Carefully considered shore-side activities

The goal for the duration of the program is to limit opportunities for any student or staff to become infected

We understand that eradicating all risk of contracting Covid-19 during the trip is not feasible without destroying the nature of our program. That said, we know that we can limit the risk by employing the following strategies:

  • Daily health and temperature checks
  • Carefully considered and executed shore-side activities
  • If required (and if applicable), Covid-19 testing when traveling between countries

While ActionQuest excursions are typically more nature-based than touristy or urban, it makes sense to limit activities that put us in places that can be regarded as higher risk. Examples of this would be crowded, high-traffic areas that are indoors and/or harder to socially distance such as museums, restaurants, covered markets, etc.

Answering the difficult questions of “What if”

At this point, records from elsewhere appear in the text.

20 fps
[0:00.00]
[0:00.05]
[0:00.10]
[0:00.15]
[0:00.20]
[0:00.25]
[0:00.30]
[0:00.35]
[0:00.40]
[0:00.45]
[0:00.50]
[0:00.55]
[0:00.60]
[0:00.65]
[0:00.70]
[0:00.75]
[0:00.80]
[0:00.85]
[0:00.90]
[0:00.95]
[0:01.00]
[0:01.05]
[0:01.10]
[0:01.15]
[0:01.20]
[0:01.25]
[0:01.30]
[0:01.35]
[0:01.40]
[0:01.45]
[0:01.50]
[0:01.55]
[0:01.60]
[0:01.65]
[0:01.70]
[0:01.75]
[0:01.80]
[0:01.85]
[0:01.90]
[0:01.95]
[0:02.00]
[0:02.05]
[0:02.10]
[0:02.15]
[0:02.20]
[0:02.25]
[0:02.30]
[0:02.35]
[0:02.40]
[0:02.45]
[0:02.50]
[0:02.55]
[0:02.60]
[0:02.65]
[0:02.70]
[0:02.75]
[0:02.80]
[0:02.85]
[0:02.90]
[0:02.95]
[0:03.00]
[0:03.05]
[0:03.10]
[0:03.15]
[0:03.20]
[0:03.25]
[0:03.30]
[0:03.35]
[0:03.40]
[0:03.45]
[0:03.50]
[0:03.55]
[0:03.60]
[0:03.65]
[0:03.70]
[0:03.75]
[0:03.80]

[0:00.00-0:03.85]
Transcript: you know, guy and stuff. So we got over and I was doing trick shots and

Naturally, students and parents want to know how we would respond to a suspected or diagnosed case of Covid-19 on our program. Given that most of our programs are mobile, and run aboard sailing vessels this isn’t an easy question to answer without examining the full range of possible variables. Specifically:

  • Is the individual showing symptoms commonly associated with Covid-19, or is there a positive diagnosis?
  • When is the suspected or diagnosed case occurring? Pre-trip, during the onboarding, during, or after the QuaranTeam period?
  • How ill is the individual? As we know, many people have limited symptoms or none at all. Others are affected more significantly, with some requiring medical care and hospitalization.
  • What’s our geographical location, and, as a result, what medical or emergency response resources are available to us? Ordinarily, sailing nearshore will provide more support than when we are further afield, yet some locations have better medical facilities than others. An additional consideration is the required health protocols of the country in which we are located.

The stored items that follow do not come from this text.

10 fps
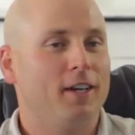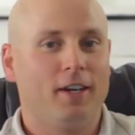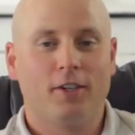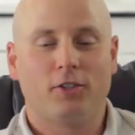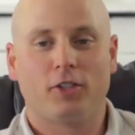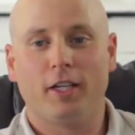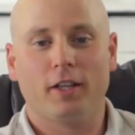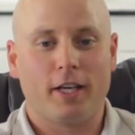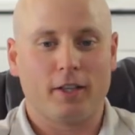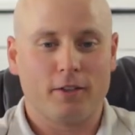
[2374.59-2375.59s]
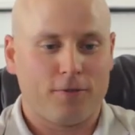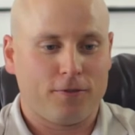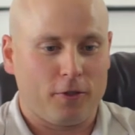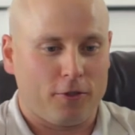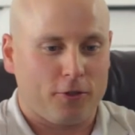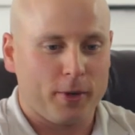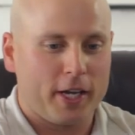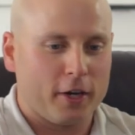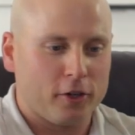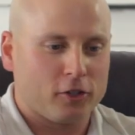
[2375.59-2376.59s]
Okay. She like for
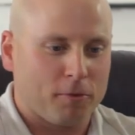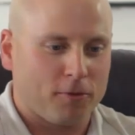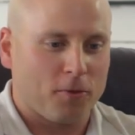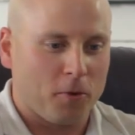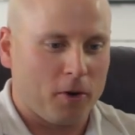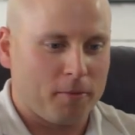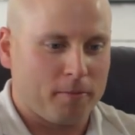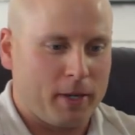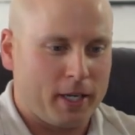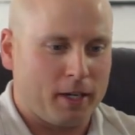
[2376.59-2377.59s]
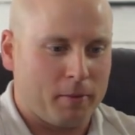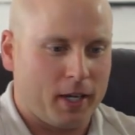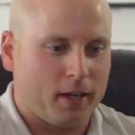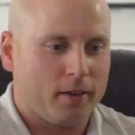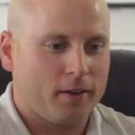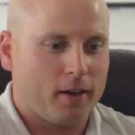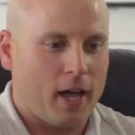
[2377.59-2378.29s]
three years before meeting me,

Irrespective of the above factors, our response strategy would include:

  • Isolation and quarantine to the extent possible. This is difficult aboard the vessel, so we would likely relocate the individual to shoreside accommodation if possible. Depending on the severity of the symptoms and/or vessel schedule, it’s possible that we would require a parent/guardian to travel to the shoreside location to assist with their student during their recovery.
  • Close discussion with MedAire (our risk management partner) in addition to local health departments of the country in which we are located to ensure that we are following established protocols
  • Testing to establish a firm diagnosis. For health and safety reasons, a positive diagnosis of any individual would require dismissal from the vessel until the individual is infection-free. A known, positive diagnosis would result in widespread testing and an additional QuaranTeam period for the rest of the crew.
  • Careful monitoring of the health of the rest of the cohort. The crew may be required to disembark the vessel or move to separate accommodations to conduct a deep cleaning.